- Task requirements
Without including any pictures, please copy every entry below exactly.

[Start of section]

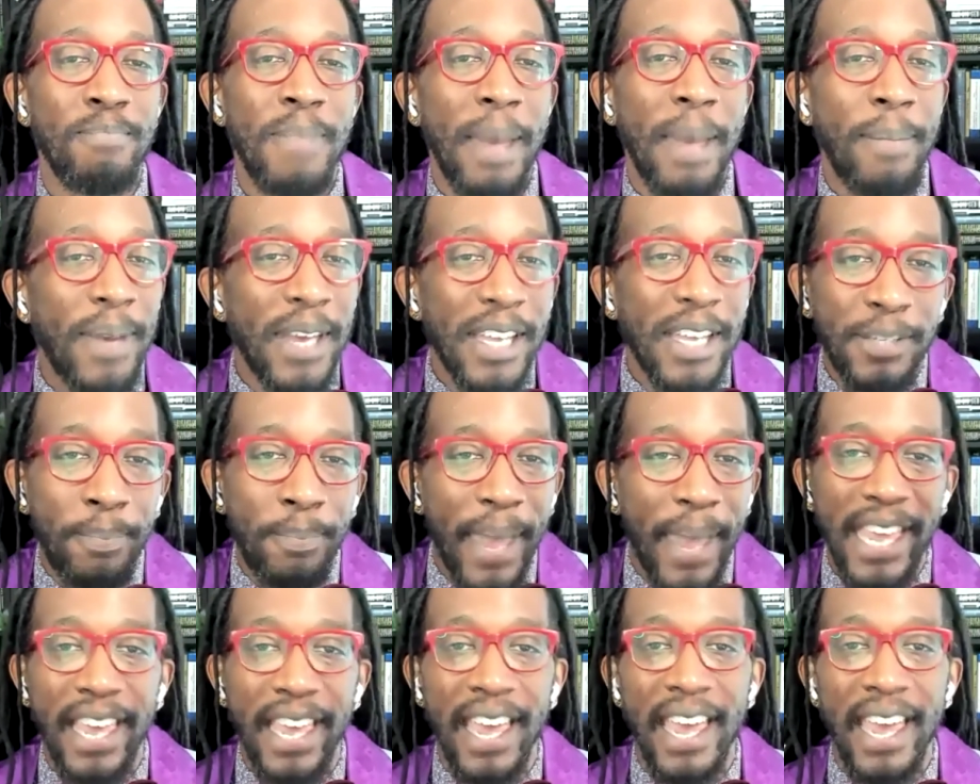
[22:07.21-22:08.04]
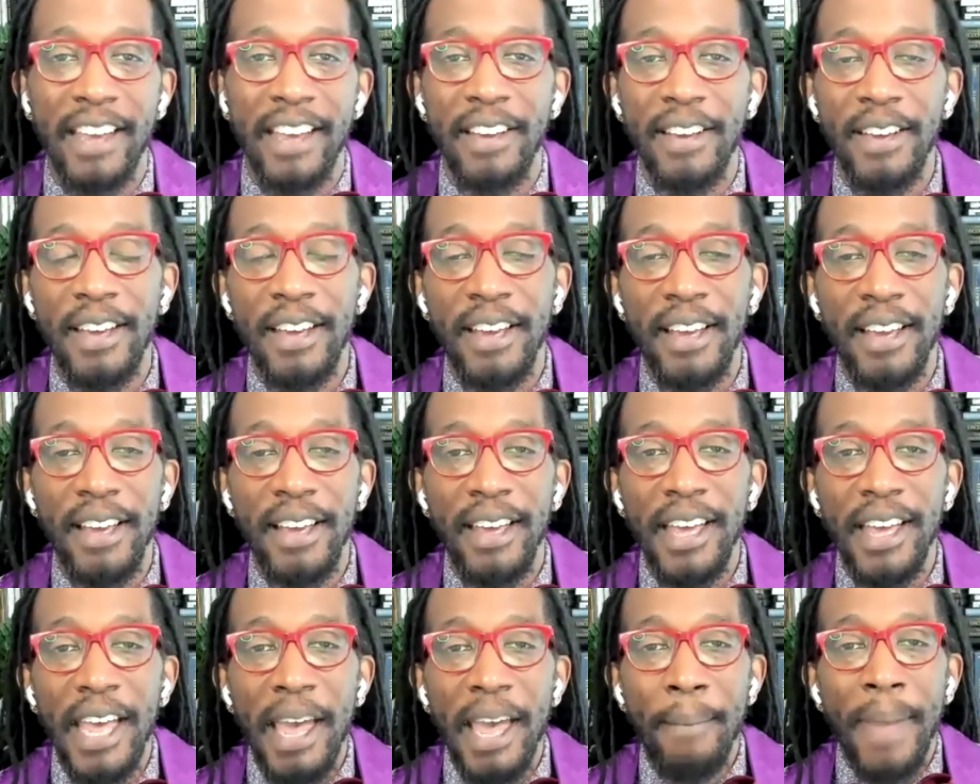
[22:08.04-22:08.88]
Maybe it's baking.
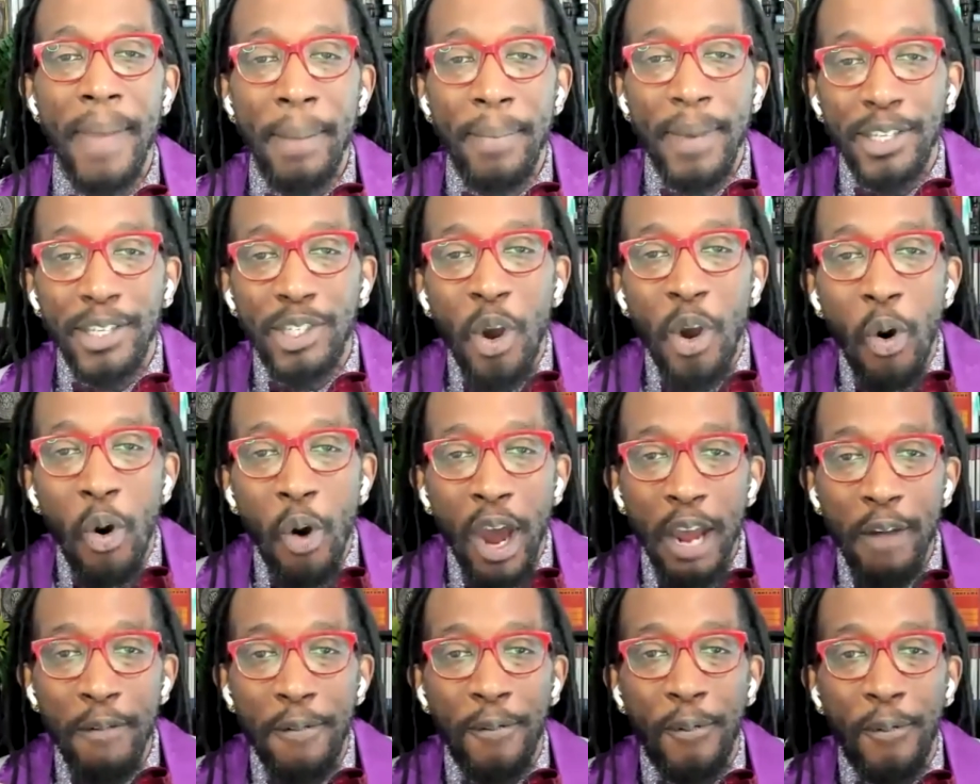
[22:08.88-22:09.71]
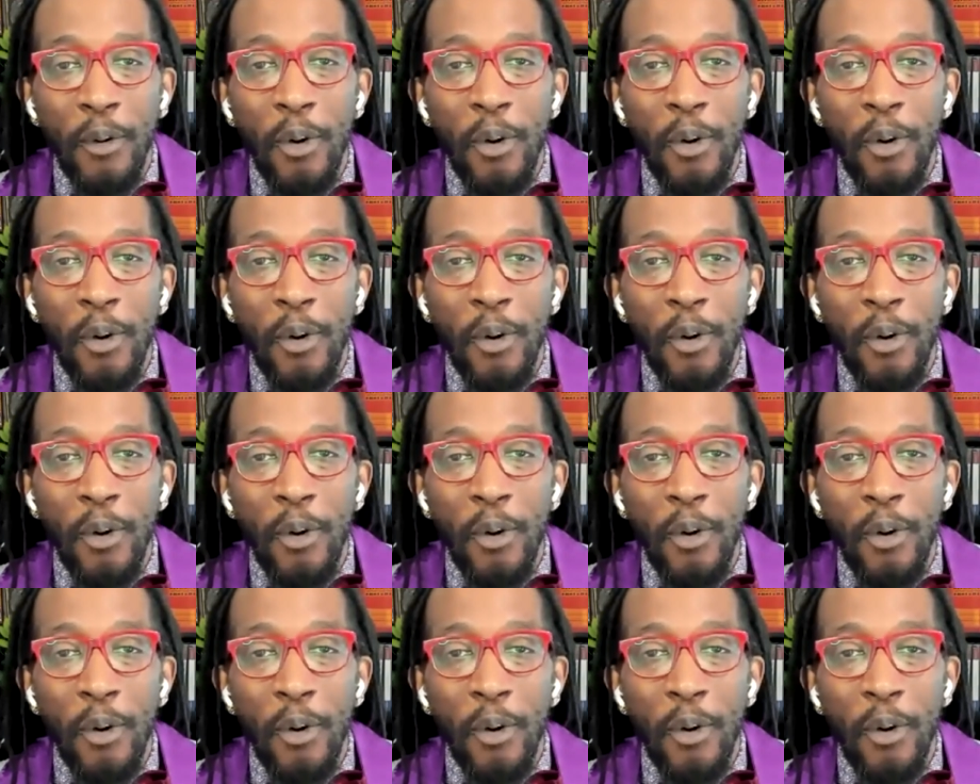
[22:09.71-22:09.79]
Maybe it's going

[End of section]

- The answer
[22:07.21-22:08.04]
[22:08.04-22:08.88]
Maybe it's baking.
[22:08.88-22:09.71]
[22:09.71-22:09.79]
Maybe it's going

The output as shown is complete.